From the Allen Memorial Art Museum, 17 March 2010
The AMAM is proud to present 20 of its European and American masterworks in the galleries of the Metropolitan Museum of Art in New York during spring and summer 2010. The works on display, which span the 16th-20th centuries, will be integrated into the Met’s galleries, giving visitors the rare opportunity to see the AMAM works with those by the same artists or from similar contexts from the Met’s world-renowned collections. The AMAM’s important Ter Brugghen painting, St. Sebastian Tended by Irene, will be seen with the Met’s The Crucifixion with the Virgin and St. John by the same artist, and AMAM paintings by Domenichino, Sweerts, Turner, Monet, and Cézanne will hang alongside important works by those artists.

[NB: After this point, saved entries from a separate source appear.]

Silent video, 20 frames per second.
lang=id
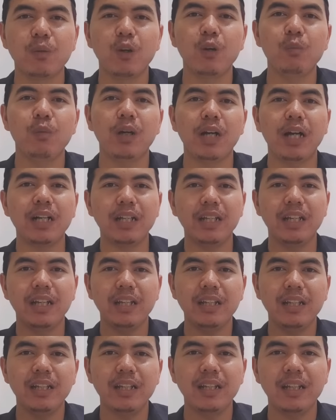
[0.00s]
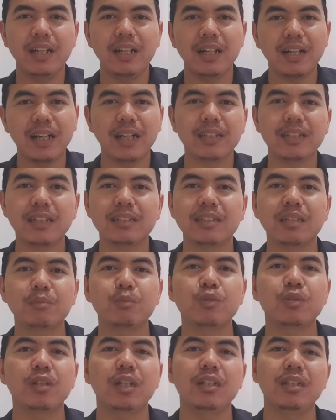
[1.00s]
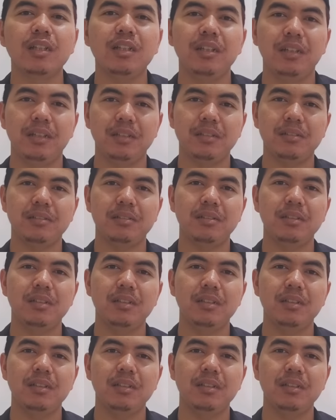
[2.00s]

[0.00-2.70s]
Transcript: mau mengakhiri kata sambutan ini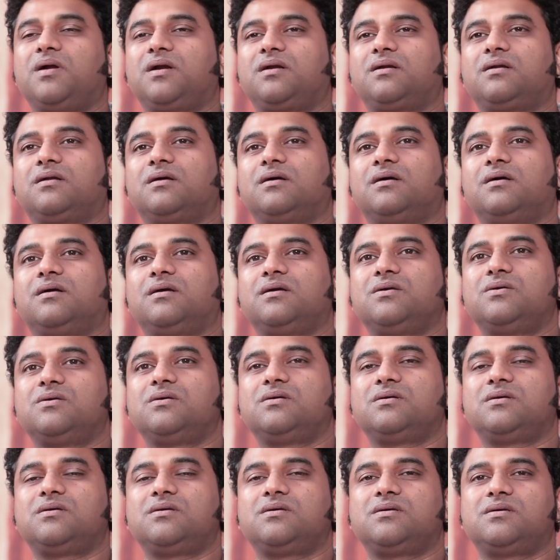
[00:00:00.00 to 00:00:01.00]
பட்
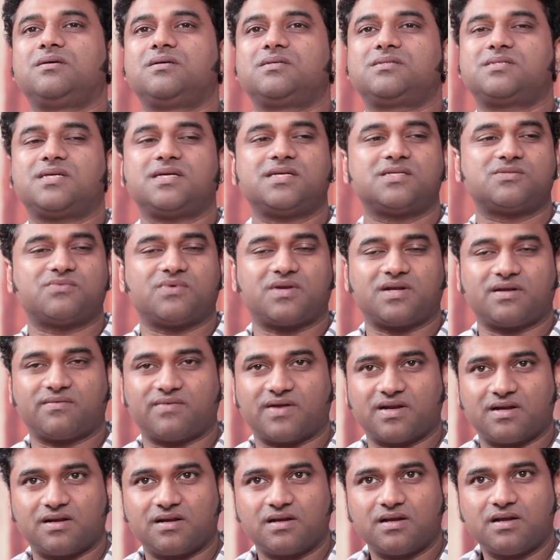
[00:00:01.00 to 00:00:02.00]
சிங்ஸ் வெரி
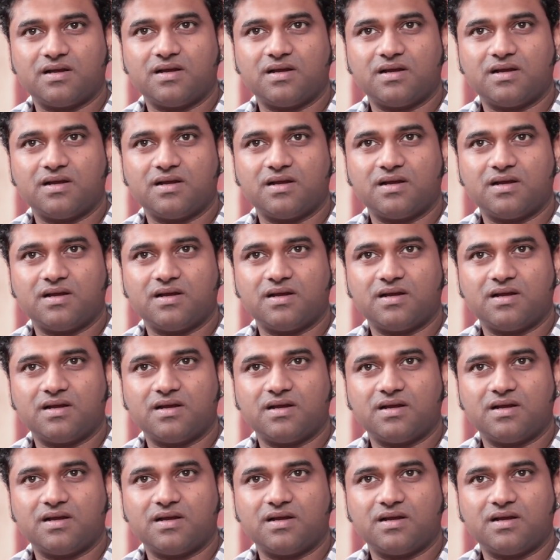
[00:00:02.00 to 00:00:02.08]
வெல்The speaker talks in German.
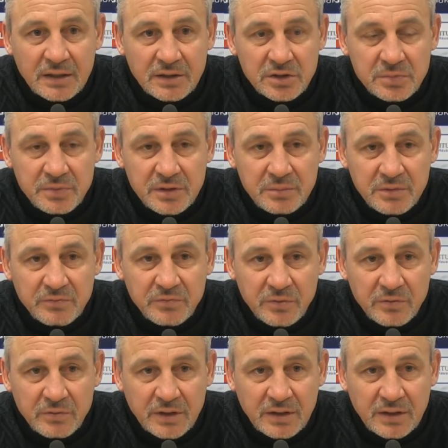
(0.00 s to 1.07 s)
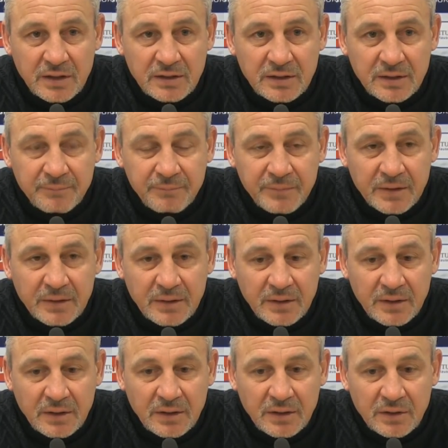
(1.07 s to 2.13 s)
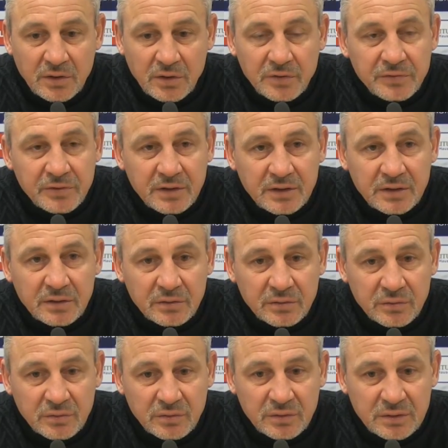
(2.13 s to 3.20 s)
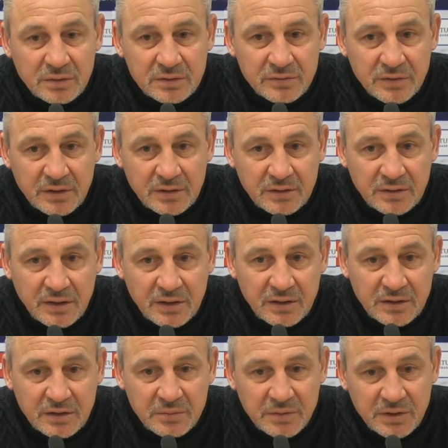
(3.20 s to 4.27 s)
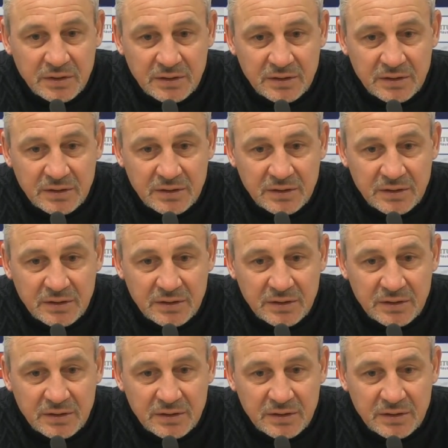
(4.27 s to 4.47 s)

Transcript: Die spielen mit Fünferkette oft und deswegen denke ich mir,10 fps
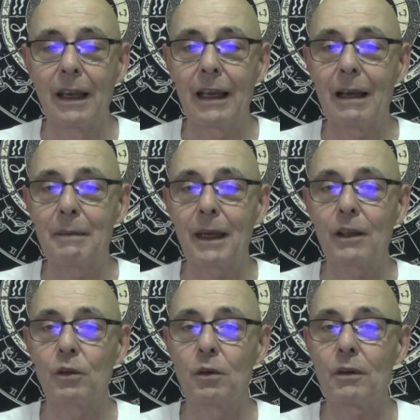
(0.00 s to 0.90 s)
Et là,
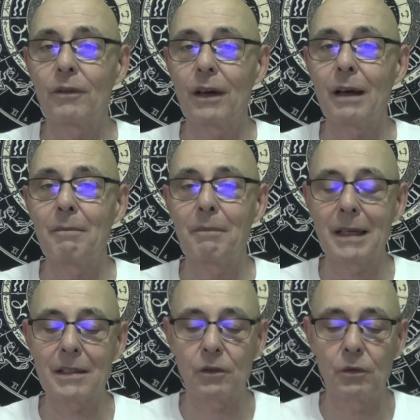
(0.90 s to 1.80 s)
Mercure va
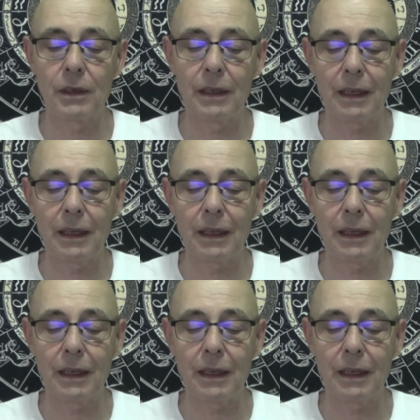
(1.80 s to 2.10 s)
basculerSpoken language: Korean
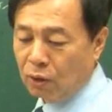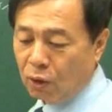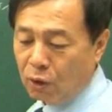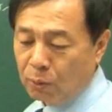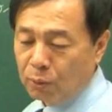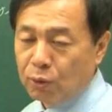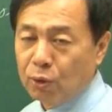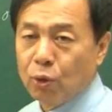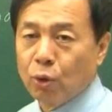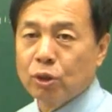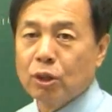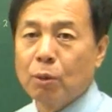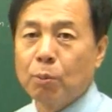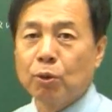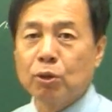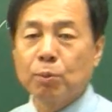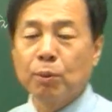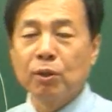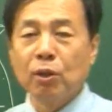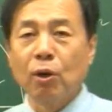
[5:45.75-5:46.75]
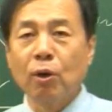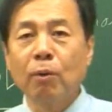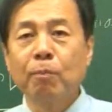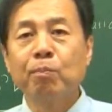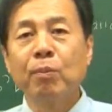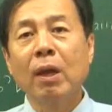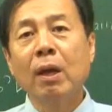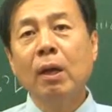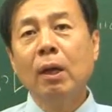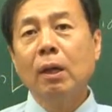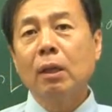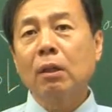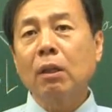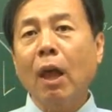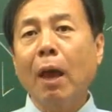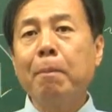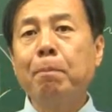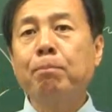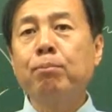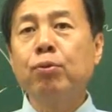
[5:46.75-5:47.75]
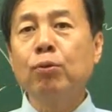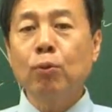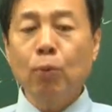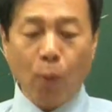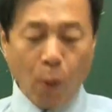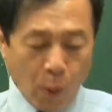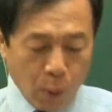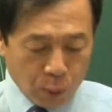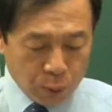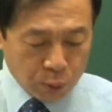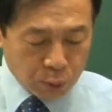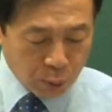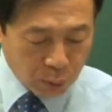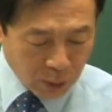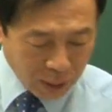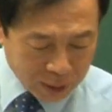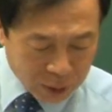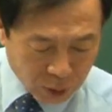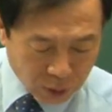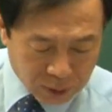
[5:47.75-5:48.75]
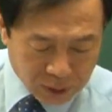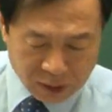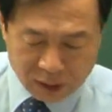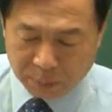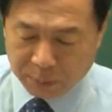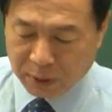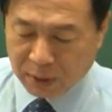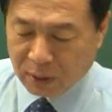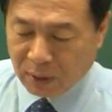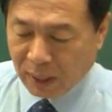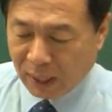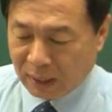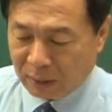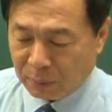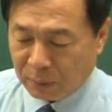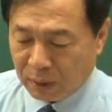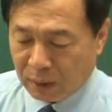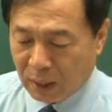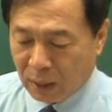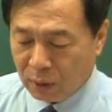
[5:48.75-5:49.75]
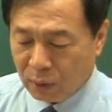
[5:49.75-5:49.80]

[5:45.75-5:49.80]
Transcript: 여러분들 교재에 보시면요. 태풍, 홍수 다 천재 지변인 거 아닙니까?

In other cases, the AMAM works on loan will provide the opportunity to add new voices to the Met’s extensive holdings: the AMAM’s paintings by Erhard Altdorfer, the Cavaliere d’Arpino, Giovanni Battista Gaulli, Henri-Edmond Cross, and Ernst Ludwig Kirchner—along with the AMAM’s wooden sculpture by Kirchner—will be integrated into galleries with similar works, but will represent artists not in the Met’s permanent collection of paintings and sculptures. The AMAM’s Rothko, Gottlieb, and Newman paintings will be shown in the Met’s Modern galleries; the first two were instrumental in the early definitions of the importance of abstract art in the United States in the early 1940s.